When we analyzed the symptoms and the resilience we found that more resilient patients report less severe symptoms. The symptom severity is in negative correlation with resilience: fatigue (R = - 0.363, p < 0.001), nausea and vomitus (R = - 0.3, p = 0.000006), pain (R = - 0.3, p < 0.01), dyspnea (R = - 0.29, p < 0.01), insomnia (R = - 0.352, p < 0.01), appetite loss (R = - 0.474, p < 0.001), constipation (R = - 0.217, p < 0.01), diarrhea (R = - 0.182, p < 0.01), financial difficulties (R = - 0.176, p < 0.01).
Less resilient breast cancer patients reported worse body image (R = 0.35, p < 0.001) and future perspective (R = 0.369, p < 0.001). Also, less resilient patients suffered from more severe adverse effects of systemic therapy (R = - 0.366, p < 0.001), symptoms from arm (R = - 0.198, p < 0.01) and breast (R = - 0.287, p < 0.01), as well as hair loss (R = - 0.3, p < 0.01).
Discussion
Although a lot of research has shown that a resilience affects quality of life in cancer patients, data about the direction and the degree of this influence is not conclusive. The data obtained by our observational study showed that resilience is a major influencing factor in almost all aspects of QoL.

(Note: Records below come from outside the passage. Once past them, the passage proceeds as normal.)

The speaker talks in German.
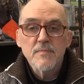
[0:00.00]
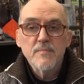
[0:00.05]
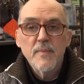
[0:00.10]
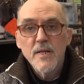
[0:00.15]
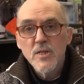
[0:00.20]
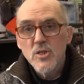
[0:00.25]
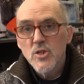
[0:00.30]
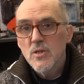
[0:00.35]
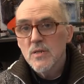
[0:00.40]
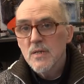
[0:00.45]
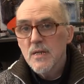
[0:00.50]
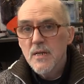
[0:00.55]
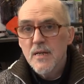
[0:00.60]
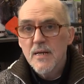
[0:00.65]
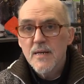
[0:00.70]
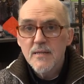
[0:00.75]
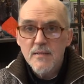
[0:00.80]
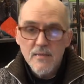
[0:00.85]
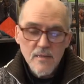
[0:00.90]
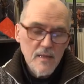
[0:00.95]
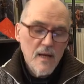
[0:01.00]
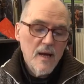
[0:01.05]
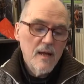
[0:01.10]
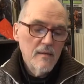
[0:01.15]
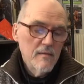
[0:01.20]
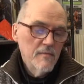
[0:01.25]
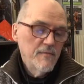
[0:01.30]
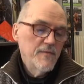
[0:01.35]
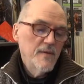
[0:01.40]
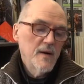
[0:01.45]
es Menschen, die jetzt
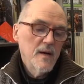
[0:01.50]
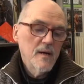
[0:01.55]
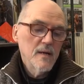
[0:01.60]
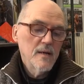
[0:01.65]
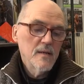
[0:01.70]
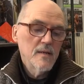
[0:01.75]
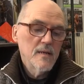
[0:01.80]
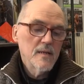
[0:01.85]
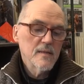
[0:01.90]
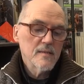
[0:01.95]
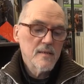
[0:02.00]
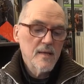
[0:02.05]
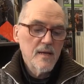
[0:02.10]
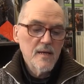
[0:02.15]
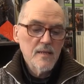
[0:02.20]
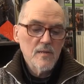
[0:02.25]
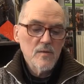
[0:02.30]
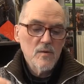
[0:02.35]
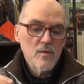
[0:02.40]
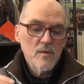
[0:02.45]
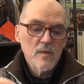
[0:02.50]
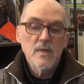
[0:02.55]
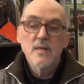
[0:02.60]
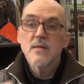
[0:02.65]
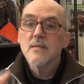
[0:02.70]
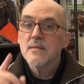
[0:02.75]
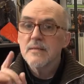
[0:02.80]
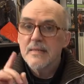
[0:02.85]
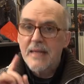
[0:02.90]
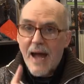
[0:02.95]
anfangen, es geht doch
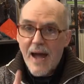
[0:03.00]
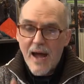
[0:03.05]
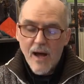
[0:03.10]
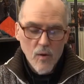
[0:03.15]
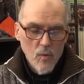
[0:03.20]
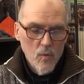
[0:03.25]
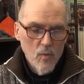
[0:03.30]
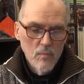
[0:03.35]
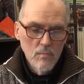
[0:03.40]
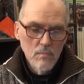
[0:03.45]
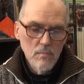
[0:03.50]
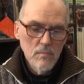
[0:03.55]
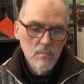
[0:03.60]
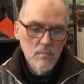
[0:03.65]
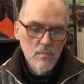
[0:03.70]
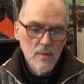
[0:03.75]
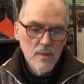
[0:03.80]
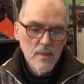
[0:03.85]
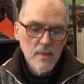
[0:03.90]
nicht darum,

The global quality of life was positively correlated with levels of resilience. All functional scales were in strong positive correlation with resilience. Emotional, social, cognitive and role functioning were significantly better in more resilient patients. When we analyzed the symptoms and the resilience we found that more resilient patients report less severe symptoms. The symptom severity (fatigue, nausea and vomitus, pain, dyspnea, insomnia, appetite loss, constipation, diarrhea, financial difficulties) is in strong negative correlation with resilience. Less resilient breast cancer patients, as opposed to more resilient patients, had worse body image and their outlook on life was more pessimistic. Also, in less resilient patients physical functioning was worse and they had more severe adverse effects of systemic therapy and arm/breast symptoms.
Beyond doubt, we cannot determine the direction of the influence of resilience and QoL on each other based on our data. It would be an over-simplification of the complex psychological life of the cancer patients, to assume that QoL is affected only by the patients’ psychological resilience. A lot of other psycho-social and oncological variables affect QoL. Their complex interplay should be taken into account.

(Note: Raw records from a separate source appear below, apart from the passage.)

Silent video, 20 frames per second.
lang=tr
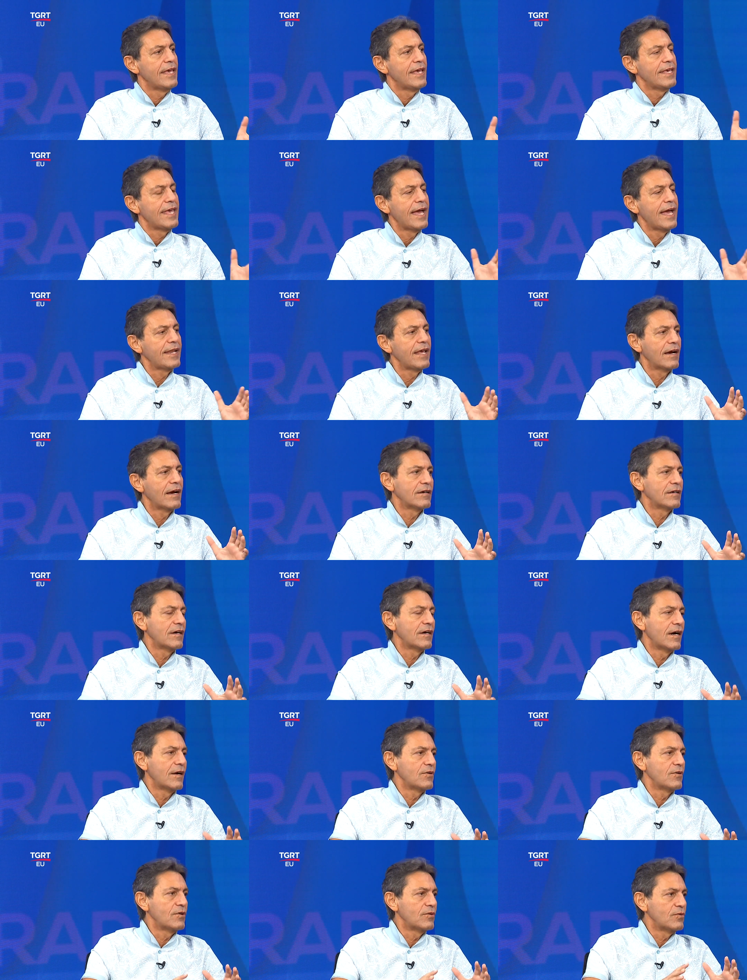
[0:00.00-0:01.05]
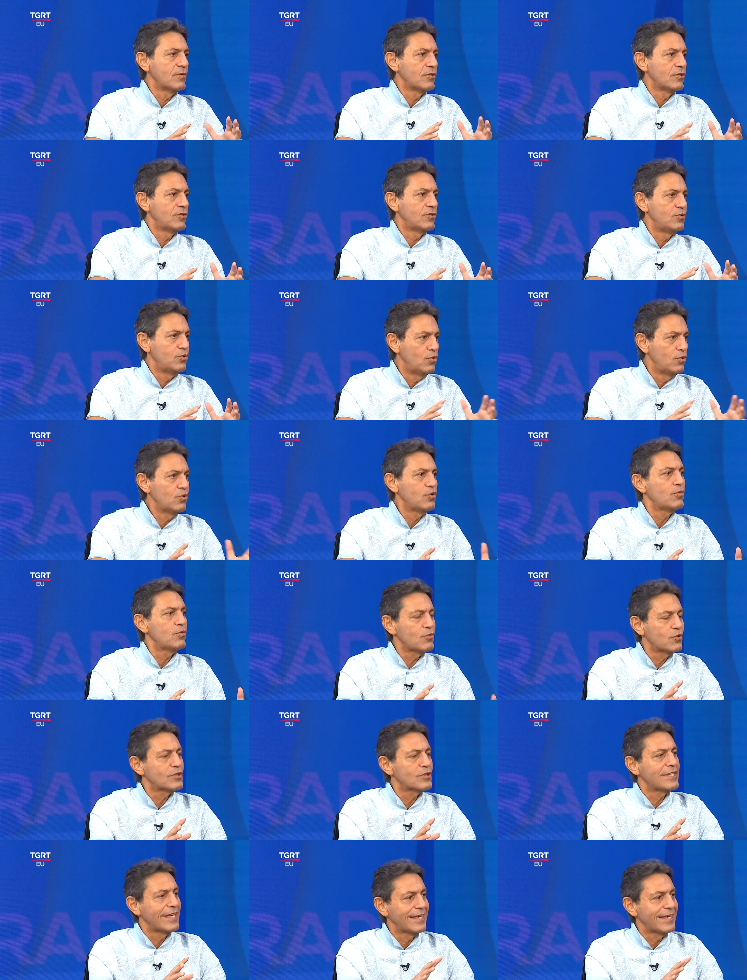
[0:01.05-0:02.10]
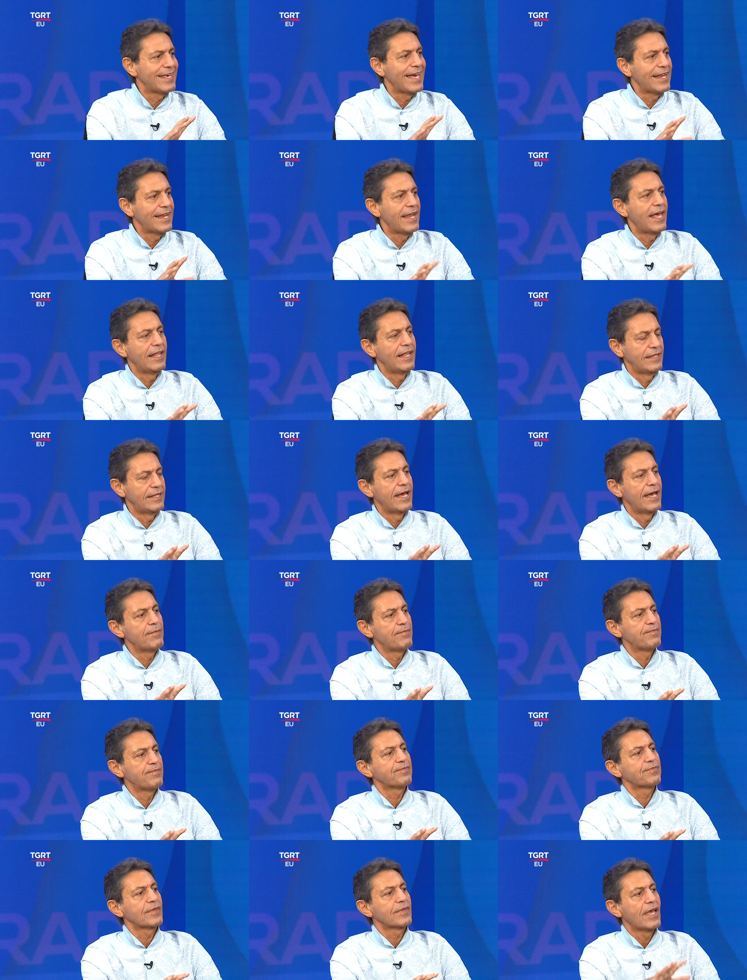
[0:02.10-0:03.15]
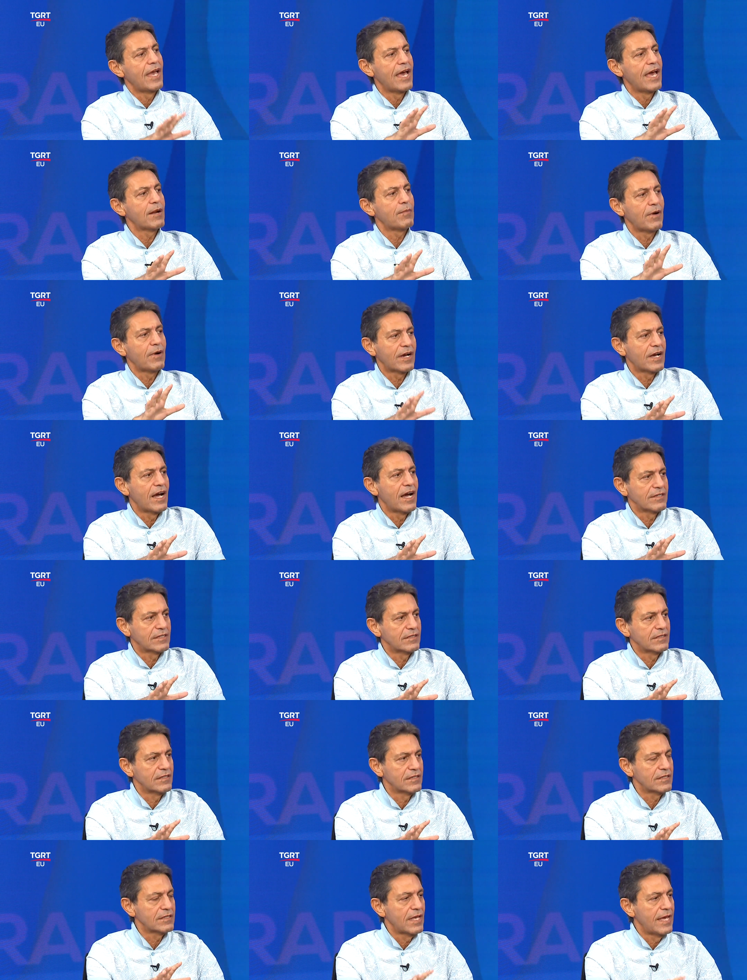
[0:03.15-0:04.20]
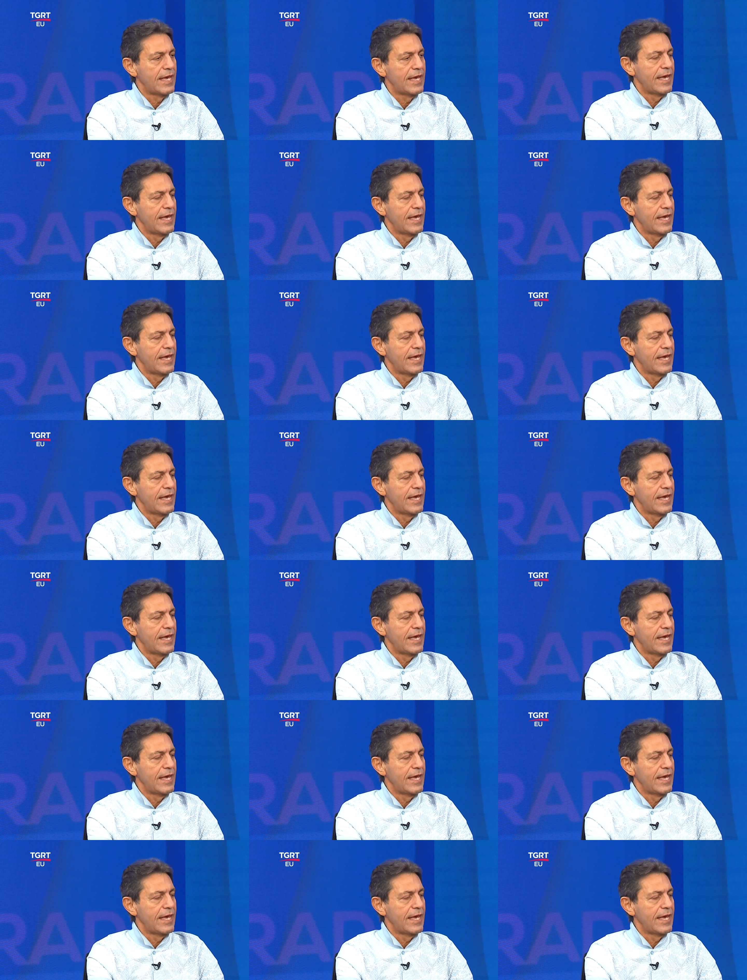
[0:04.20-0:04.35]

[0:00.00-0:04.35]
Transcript: Yani dünümüzde genelde eğer bakarsınız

Nevertheless, resilience as a stable individual resource, has its own role into QoL improvement, that should be taken into account. Through analyzing the QoL of patients with cancer, we should select the most effective strategies that can improve patients’ resilience [26]. The continued development of individual and group-based interventions that support positive outcomes and more functional coping styles [27] may be valuable and contribute to our understanding of resilience among cancer survivors. Our investigation shows that patients who are less depressed have higher levels of resilience and that psychological resilience may independently contribute to lower levels of depression among breast cancer patients. The level of psychological resilience may be a protective factor for depression and psychological distress [28]. Through endorsing patient’s strengths, we can help the increase of quality of life.

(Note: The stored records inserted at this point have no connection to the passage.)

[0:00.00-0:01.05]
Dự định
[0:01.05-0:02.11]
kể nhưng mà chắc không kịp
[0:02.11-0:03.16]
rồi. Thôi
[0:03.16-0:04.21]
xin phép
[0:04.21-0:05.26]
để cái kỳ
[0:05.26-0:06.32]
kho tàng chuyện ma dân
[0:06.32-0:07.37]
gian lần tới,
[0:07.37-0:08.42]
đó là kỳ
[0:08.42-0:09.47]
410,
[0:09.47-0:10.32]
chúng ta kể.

In conclusion, our findings show that psychological resilience affects different aspects of health-related quality of life. More resilient patients have significantly better quality of life in almost all aspects of QoL. These results can be used as a base for development of psychosocial interventions that will target psychological resilience in cancer patients.
Footnotes
Competing Interests: The authors have declared that no competing interests exist.